Exercise aim:
Only the lines from the first line of the data through the line containing "[00:00:59.93 to 00:01:00.93]" belong in the answer, transcribed exactly; pictures do not.

Collected data
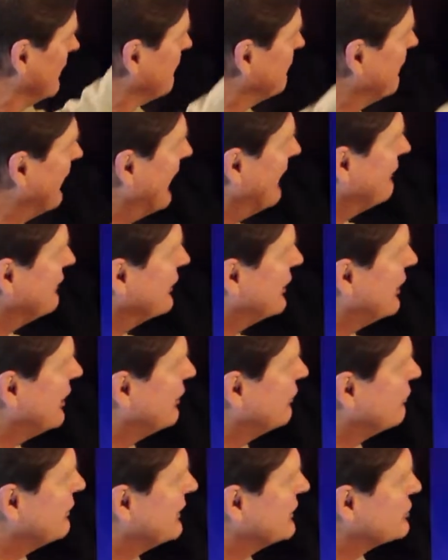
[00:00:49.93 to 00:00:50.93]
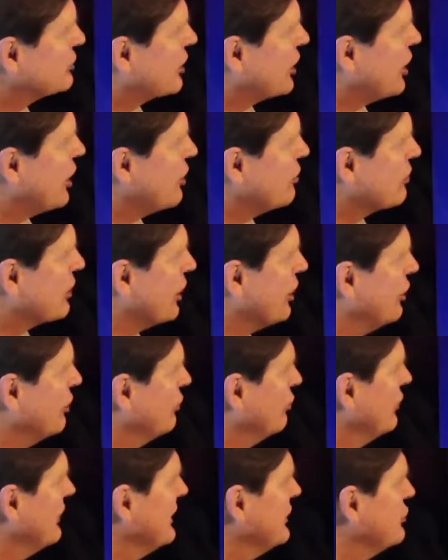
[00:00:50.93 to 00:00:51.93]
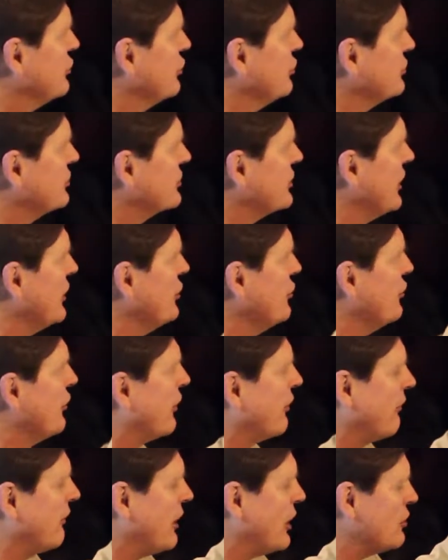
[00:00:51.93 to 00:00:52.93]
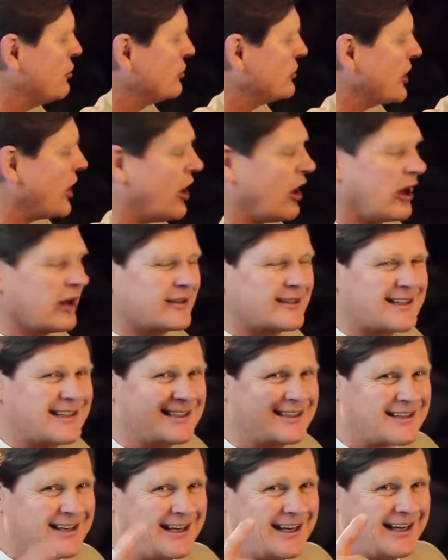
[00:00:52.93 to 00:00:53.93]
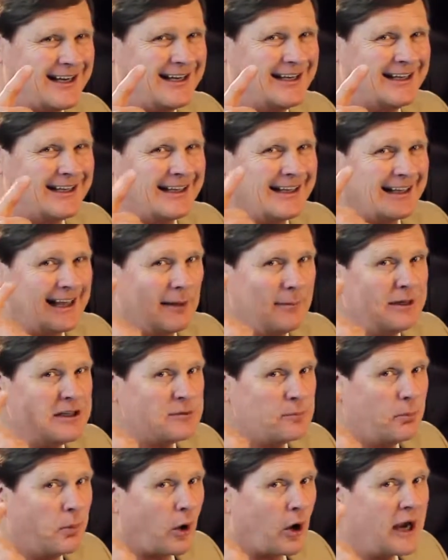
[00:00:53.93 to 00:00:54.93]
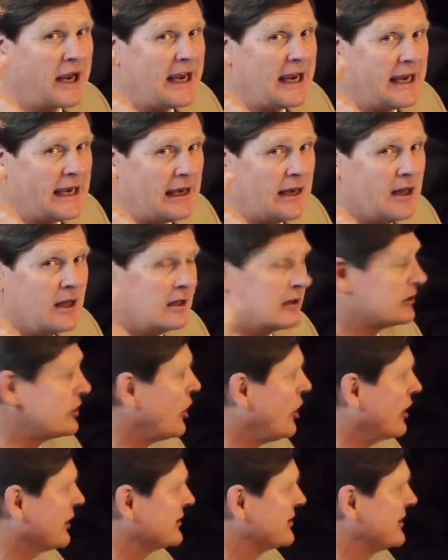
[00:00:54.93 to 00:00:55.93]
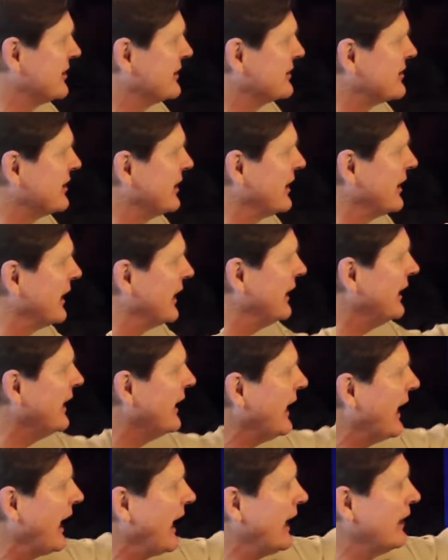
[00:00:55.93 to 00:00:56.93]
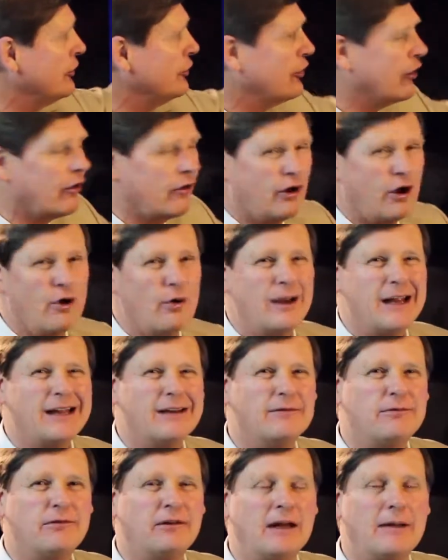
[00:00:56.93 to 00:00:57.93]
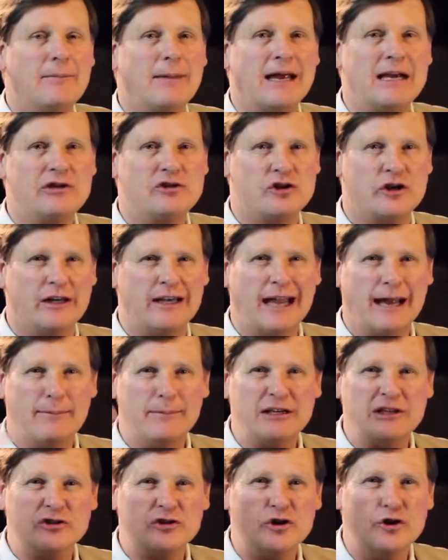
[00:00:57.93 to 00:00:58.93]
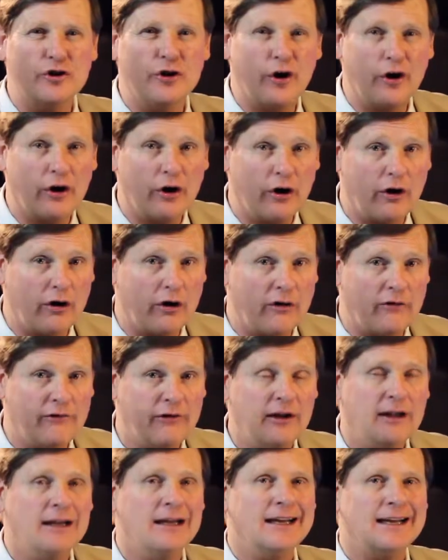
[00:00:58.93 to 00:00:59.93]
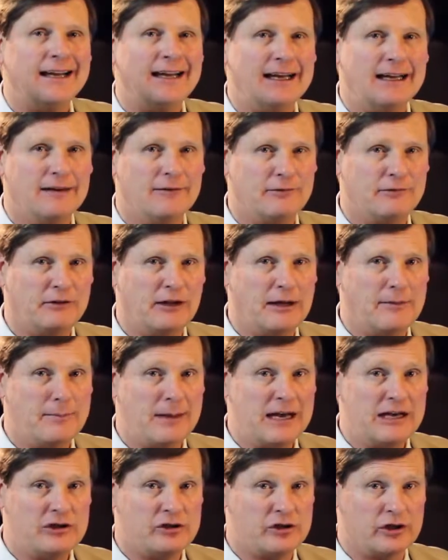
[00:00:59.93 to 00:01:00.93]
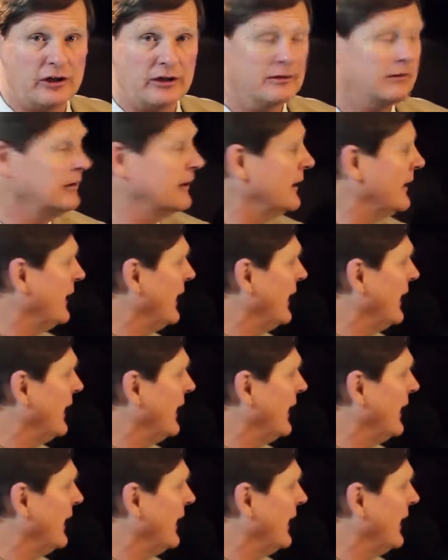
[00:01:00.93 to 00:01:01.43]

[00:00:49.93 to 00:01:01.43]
Flavanol rich cocoa reduced neurotoxicity. That means brain toxicity and neuroinflammation. That means nerve inflammation.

Problem solution:
[00:00:49.93 to 00:00:50.93]
[00:00:50.93 to 00:00:51.93]
[00:00:51.93 to 00:00:52.93]
[00:00:52.93 to 00:00:53.93]
[00:00:53.93 to 00:00:54.93]
[00:00:54.93 to 00:00:55.93]
[00:00:55.93 to 00:00:56.93]
[00:00:56.93 to 00:00:57.93]
[00:00:57.93 to 00:00:58.93]
[00:00:58.93 to 00:00:59.93]
[00:00:59.93 to 00:01:00.93]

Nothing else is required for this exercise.